Raise a glass to your health
The health benefits of moderate consumption of alcoholic beverages make the news from time to time, to the consternation of habitual boycotters of "demon drink." A recent research report focused on the affects of drinking on stroke and scarring in the brains of the elderly. Light drinkers (one to six drinks per week) seem to be benefited by imbibing, while heavy drinkers show brain shrinkage, a sign of dementia. Researchers, as usual, wonder what is the active ingredient in alcohol that improves health.
In most studies of alcohol consumption and health, light to moderate drinking seems to be correlated with good health, while heavy drinking and no drinking at all are correlated with diminished health. Some who have no interest in drinking read this information as a prescription and take to downing a daily glass of wine like medicine while screwing up their faces in distaste.

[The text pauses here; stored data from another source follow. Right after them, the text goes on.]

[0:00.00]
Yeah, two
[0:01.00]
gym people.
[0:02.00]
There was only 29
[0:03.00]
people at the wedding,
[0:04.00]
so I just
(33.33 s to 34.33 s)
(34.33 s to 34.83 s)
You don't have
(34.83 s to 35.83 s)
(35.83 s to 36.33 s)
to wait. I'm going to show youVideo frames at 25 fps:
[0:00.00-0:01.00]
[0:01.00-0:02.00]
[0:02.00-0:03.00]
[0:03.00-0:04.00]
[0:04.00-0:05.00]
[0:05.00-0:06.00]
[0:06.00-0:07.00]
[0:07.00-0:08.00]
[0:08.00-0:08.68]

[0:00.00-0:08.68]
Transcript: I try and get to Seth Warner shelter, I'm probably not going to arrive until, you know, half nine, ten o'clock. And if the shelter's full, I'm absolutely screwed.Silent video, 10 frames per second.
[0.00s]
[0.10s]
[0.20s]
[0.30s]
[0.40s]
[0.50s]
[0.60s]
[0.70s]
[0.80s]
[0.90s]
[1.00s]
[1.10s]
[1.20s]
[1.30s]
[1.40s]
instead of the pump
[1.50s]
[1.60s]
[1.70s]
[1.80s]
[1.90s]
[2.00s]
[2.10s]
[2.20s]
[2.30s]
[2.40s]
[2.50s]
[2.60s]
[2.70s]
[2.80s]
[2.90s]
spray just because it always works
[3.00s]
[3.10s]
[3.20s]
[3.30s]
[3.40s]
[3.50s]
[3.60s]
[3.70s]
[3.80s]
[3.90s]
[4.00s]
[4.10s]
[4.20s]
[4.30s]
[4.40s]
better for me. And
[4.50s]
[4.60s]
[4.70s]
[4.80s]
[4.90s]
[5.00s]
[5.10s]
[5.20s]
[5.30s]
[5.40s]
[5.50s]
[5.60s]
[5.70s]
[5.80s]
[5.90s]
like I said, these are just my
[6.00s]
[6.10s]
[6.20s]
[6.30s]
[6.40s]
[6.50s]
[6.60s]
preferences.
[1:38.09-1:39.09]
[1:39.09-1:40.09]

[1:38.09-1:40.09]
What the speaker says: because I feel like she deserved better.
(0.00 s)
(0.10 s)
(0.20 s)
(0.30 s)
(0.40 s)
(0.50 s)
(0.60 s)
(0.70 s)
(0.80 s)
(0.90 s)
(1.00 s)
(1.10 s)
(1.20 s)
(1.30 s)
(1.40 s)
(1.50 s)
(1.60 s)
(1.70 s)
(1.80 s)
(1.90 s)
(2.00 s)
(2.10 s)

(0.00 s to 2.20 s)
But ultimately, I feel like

For the student of mind-body health, the active ingredient in alcohol consumption is not to be found in the drink itself. It is in what drinking represents to the drinker and the beliefs held by those who inflexibly abstain, drink moderately, or drink to get drunk.
Moderation is generally assumed to predict a healthy and balanced approach to life. Moderate drinking can be an indicator of the balanced attitudes of someone who can apply self-medicating strategies with a light hand, avoiding health-sapping dependencies on external factors for escape from inner demons. However, moderate drinking may be more of an indication of the absence of harmful beliefs than it is of especially health-promoting attitudes.
If you don’t drink because alcoholic beverages do not appeal to you, your attitude about drinking is neutral. But modern day prohibitionists often avoid alcohol because of strong negative beliefs—seeing it as a sinful, demoralizing influence that promotes dangerous loss of control and violence. Such beliefs could reflect an overall tendency toward health-diminishing inflexible and negative attitudes that lead to chronic tension and stress.
Using alcohol to "drown your sorrows" also points to attitudes that don’t contribute to health. Rather than feeling comforted and calm in the presence of others, negative beliefs about self-worth, personal power, and belonging lead the heavy drinker to feel distressed. Instead of seeing a drink or two as a signal to relax, the heavy drinker uses anesthetizing doses of alcohol to mute negative attitudes that undoubtedly affect general health.
Scientific studies show that relaxation and social ties are associated with good health. Moderate drinking is commonly called "social drinking," referring to the convivial ritual of alcohol consumption at end of the day "happy hours" or during social gatherings. Having fun and sharing problems over drinks contribute to health-promoting intimate bonding, as well as relaxation. In addition, the ritual of having a drink in the evening, alone or with friends, marks the end of the concerns of the day, signaling mind and body to let go of cares. It’s not as high-toned as meditation or a 15-minute session of practicing the Relaxation Response, but it is a time-honored way to transition from tension to a state of calm.
Caught up in the assumption that the harm or benefits of alcohol consumption come solely from what is in the alcoholic beverage, scientists have not been able to notice that mind-body factors are the active ingredient they seek. Perhaps it will come to them after work someday as they relax over a few drinks.